Springtime in the United States means it’s time for standardized testing. In California, STAR testing begins in the second grade, despite recommendations from the National Association for the Education Young Children (NAEYC) that this is too young. NAEYC explains:
- Standardized tests for young children must be valid and reliable for their purposes and must be used only for those purposes for which they were designed.
- Standardized tests may be used only if and when they bring benefits to young children (through more individualized planning, more appropriate instruction, a better match of curriculum and instruction with individual needs, and clearer communication with parents).
Of course, assessment is an important part of education, but it must be authentic and developmentally appropriate. According to the NAEYC position statement:
• Assessment evidence is gathered from realistic settings and situations that reflect children’s actual performance.
To influence teaching strategies or to identify children in need of further evaluation, the evidence used to assess young children’s characteristics and progress is derived from real-world classroom or family contexts that are consistent with children’s culture, language, and experiences.
Unfortunately, the practice of giving standardized tests to the entire school population is not in the best interest of children or education. Teachers across the pond agree. The Guardian reports:
Ministers are stripping primary school children of their basic human right to a well-rounded education, a teachers’ leader warned today.

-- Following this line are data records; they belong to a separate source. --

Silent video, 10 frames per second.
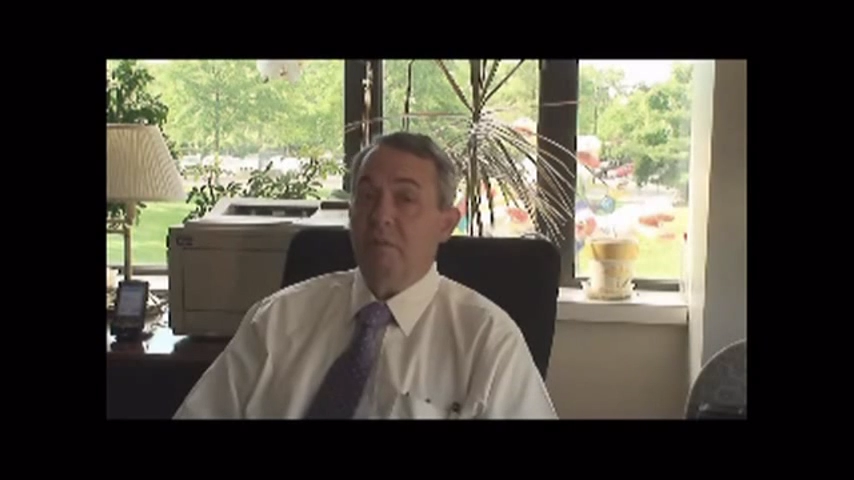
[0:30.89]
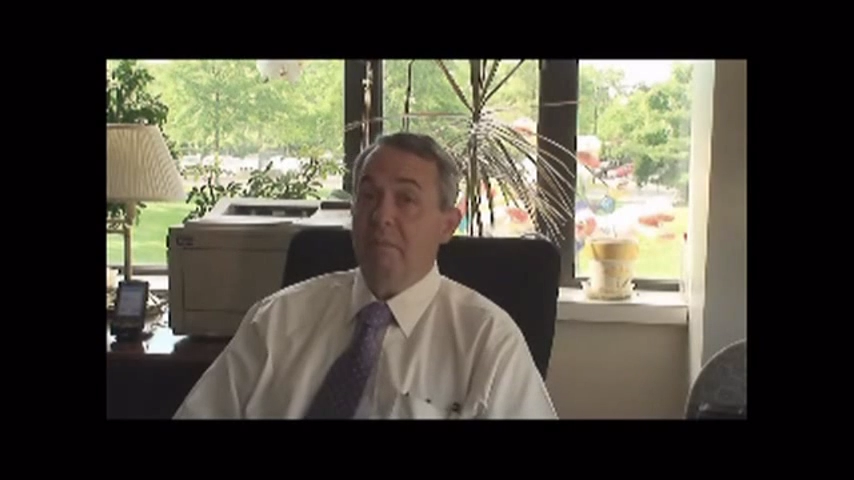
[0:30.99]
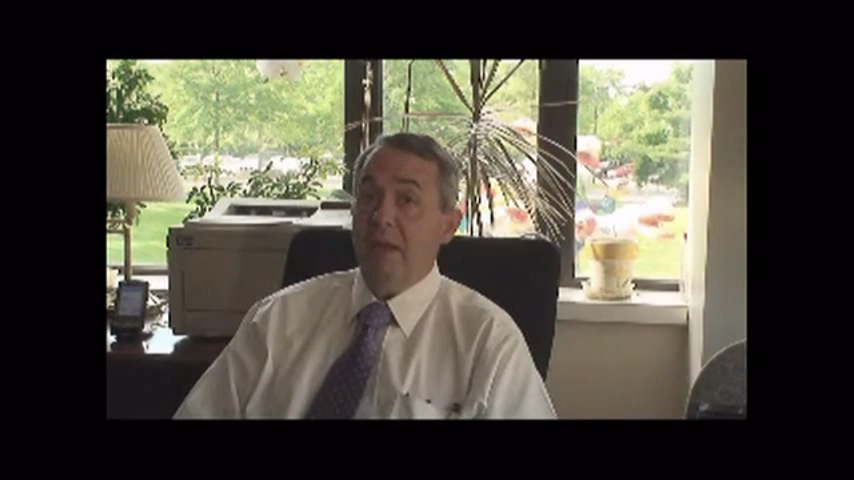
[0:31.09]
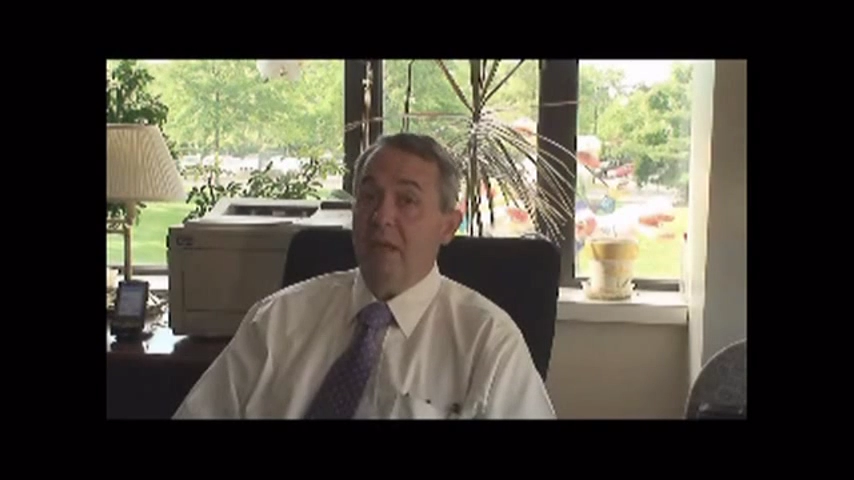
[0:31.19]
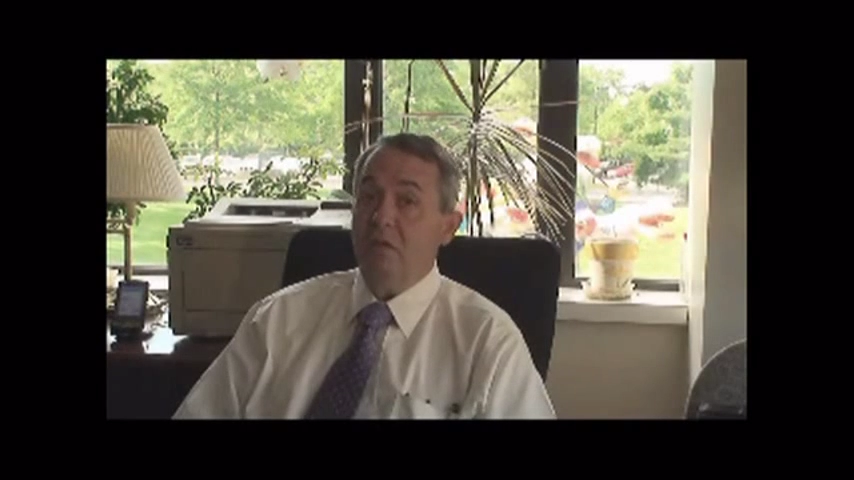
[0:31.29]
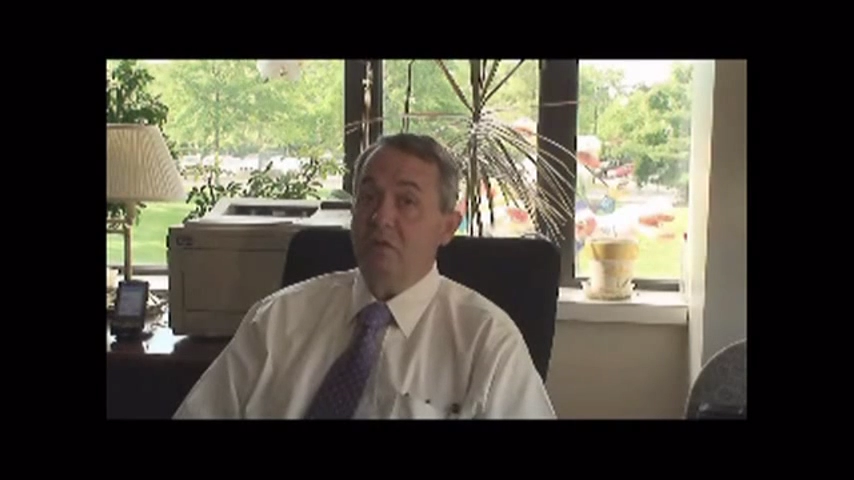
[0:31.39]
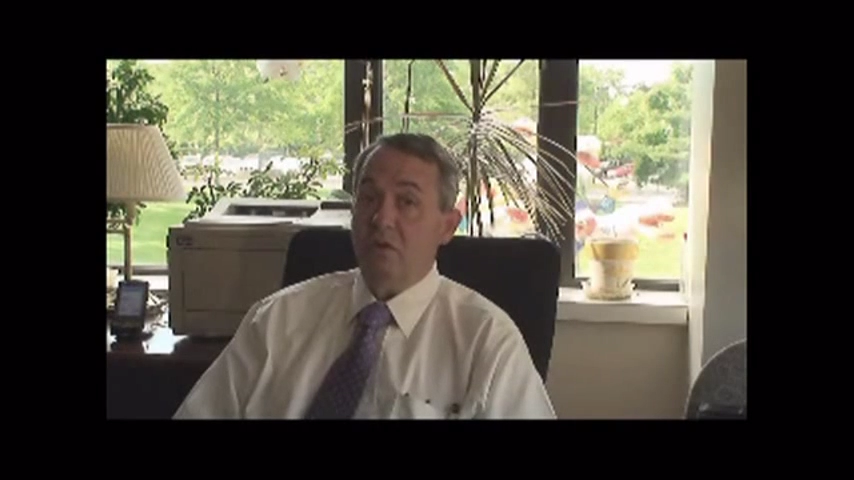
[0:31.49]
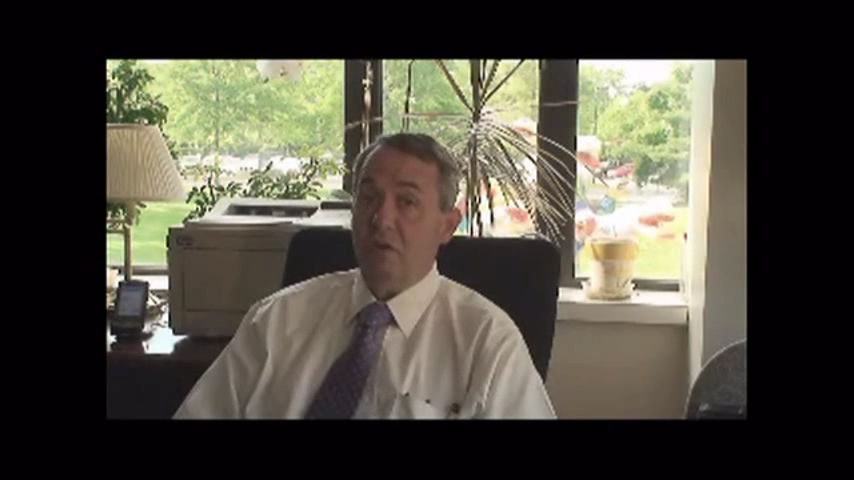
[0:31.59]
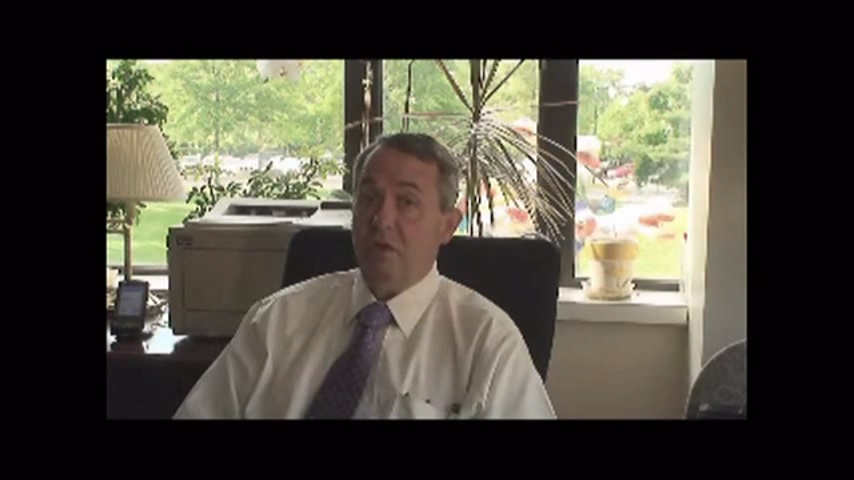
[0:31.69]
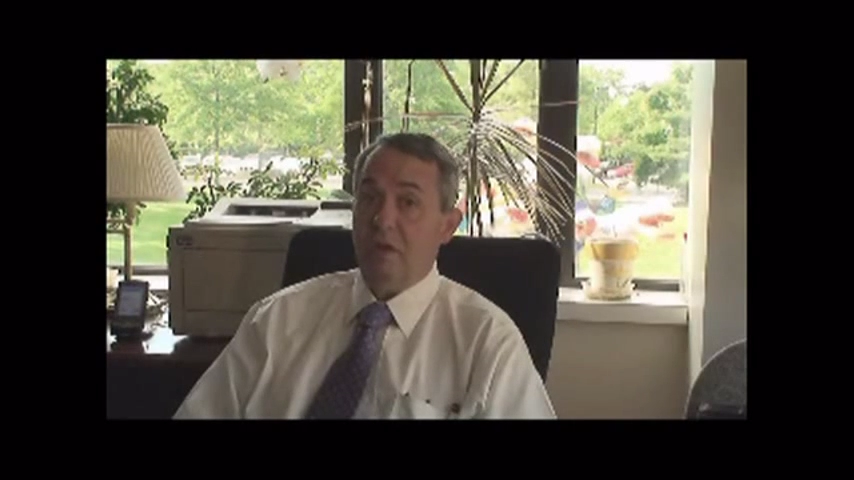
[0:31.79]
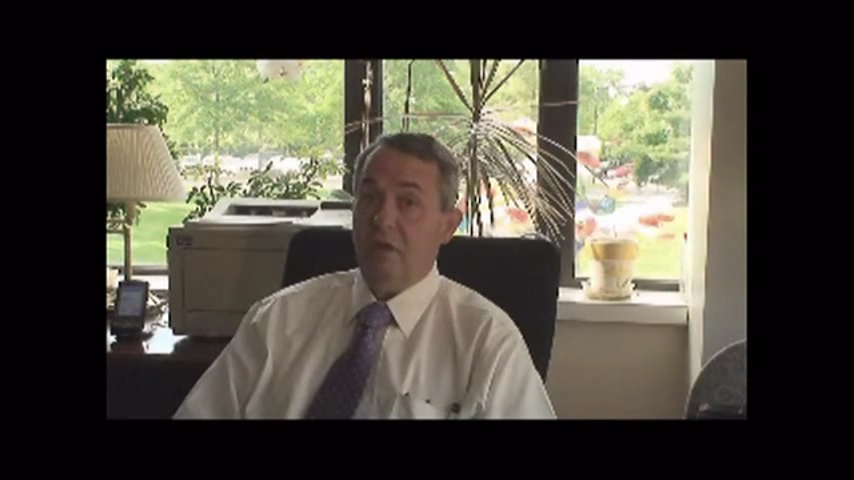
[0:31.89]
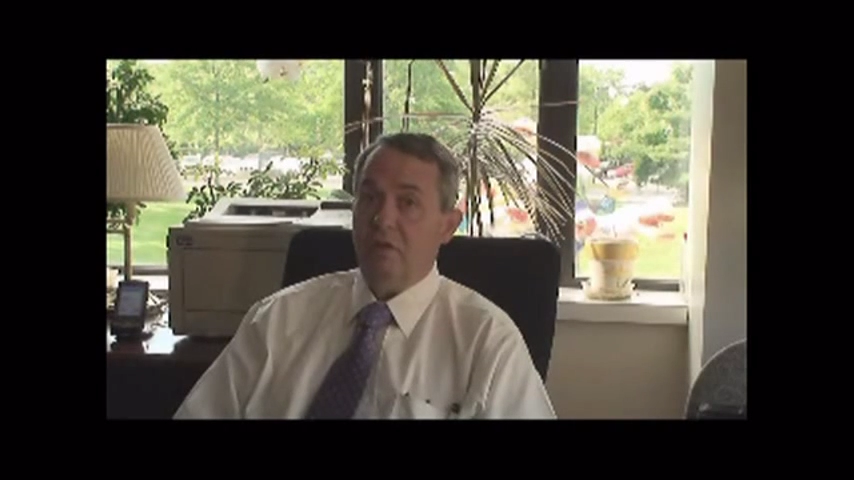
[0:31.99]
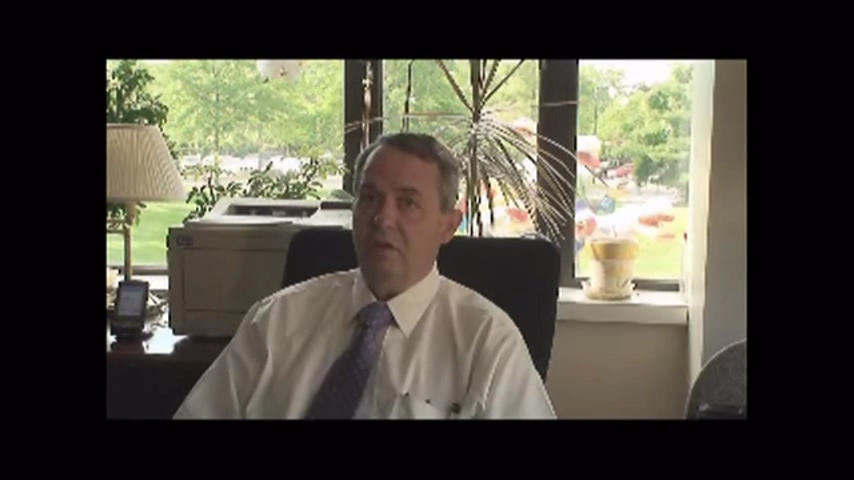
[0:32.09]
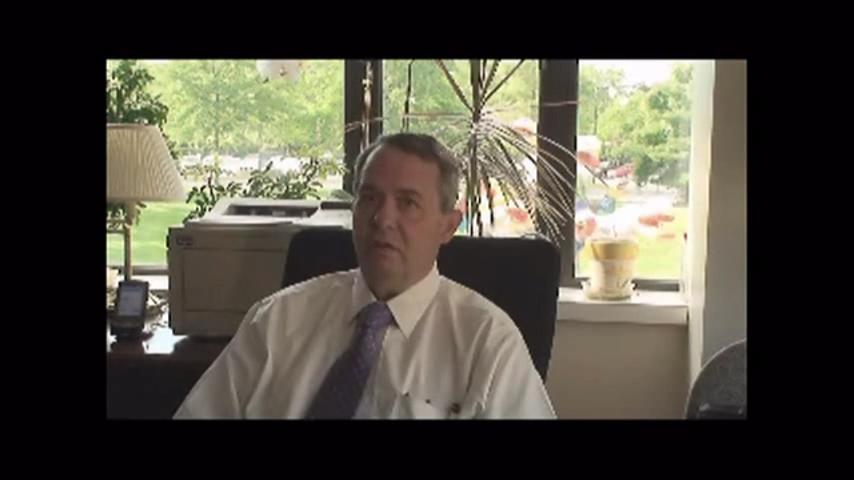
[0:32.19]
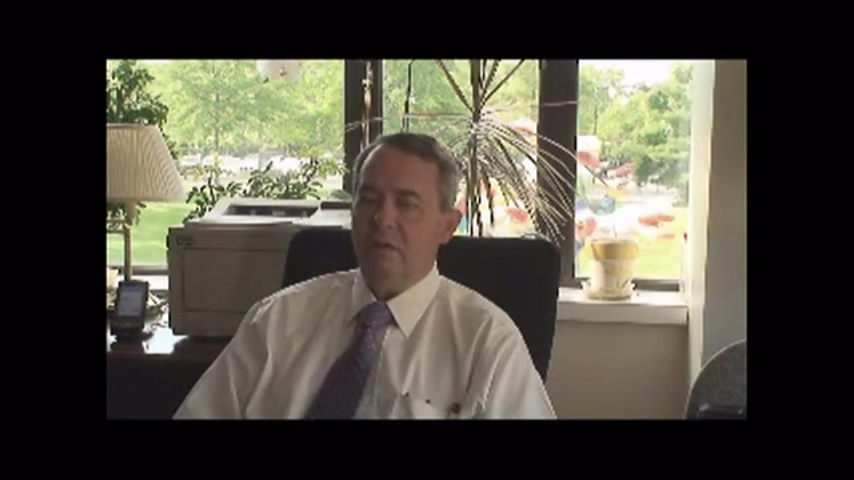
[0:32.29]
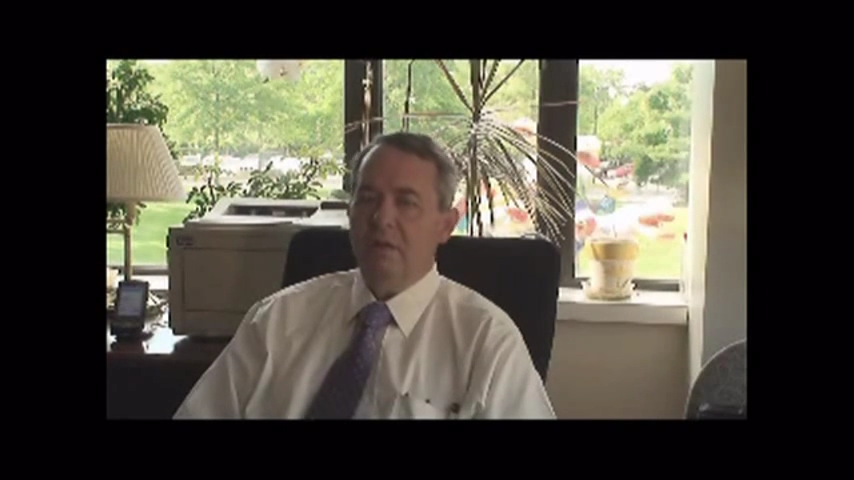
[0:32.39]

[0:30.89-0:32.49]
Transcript: main circulation,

Christine Blower, general secretary of the National Union of Teachers, said national tests for 10- and 11-year-olds, formerly known as Sats, contravene the United Nations Convention on the Rights of the Child.
Under the Convention, which Britain signed in 1991, children are entitled to a broad education which develops their “personalities, talents and abilities to their fullest potential”.
Blower told the NUT annual conference in Liverpool that Sats only gave children the right to pass exams, not the right “to be educated in the round”. They reduced children to “little bundles of measurable outputs trained in a mechanistic model of education,” she said, repeating words used last month by the children’s commissioner, Maggie Atkinson.
One secret schools don’t tell parents is your child does not have to take standardized tests! As a parent, you have the right to opt your child out of such testing. I did it last year, and all it took was a written statement to our school administrator. Schools can get in trouble if too many parents make such requests, but I believe it does send a message to state departments of education that standardized tests don’t benefit our children, schools, or environment (think of all that paper and number two pencils!).
jenny @ let the children play says
We are having the same issues over here in Australia – and our government is also keeping it a secret that kids don’t have to sit the tests.
Our little progressive school is one of 2 in our state that don’t do the testing at all.
I agree – if more parents knew about this and responded by writing their own letters then maybe it would send a message to the governments.
I don’t have much faith though – our teachers speak out against the harmful effects of standardised testing on the children and they system but sadly it seems to fall on deaf ears.
Stephanie - Green SAHM says
I just got the notice from my daughter’s school on the upcoming tests. I’ve been debating not having her take it (2nd grade), but in many ways I think the biggest harm comes in all the focus on being ready for the test. Her school already doesn’t please me on many levels, and we’ve discussed homeschooling for next year.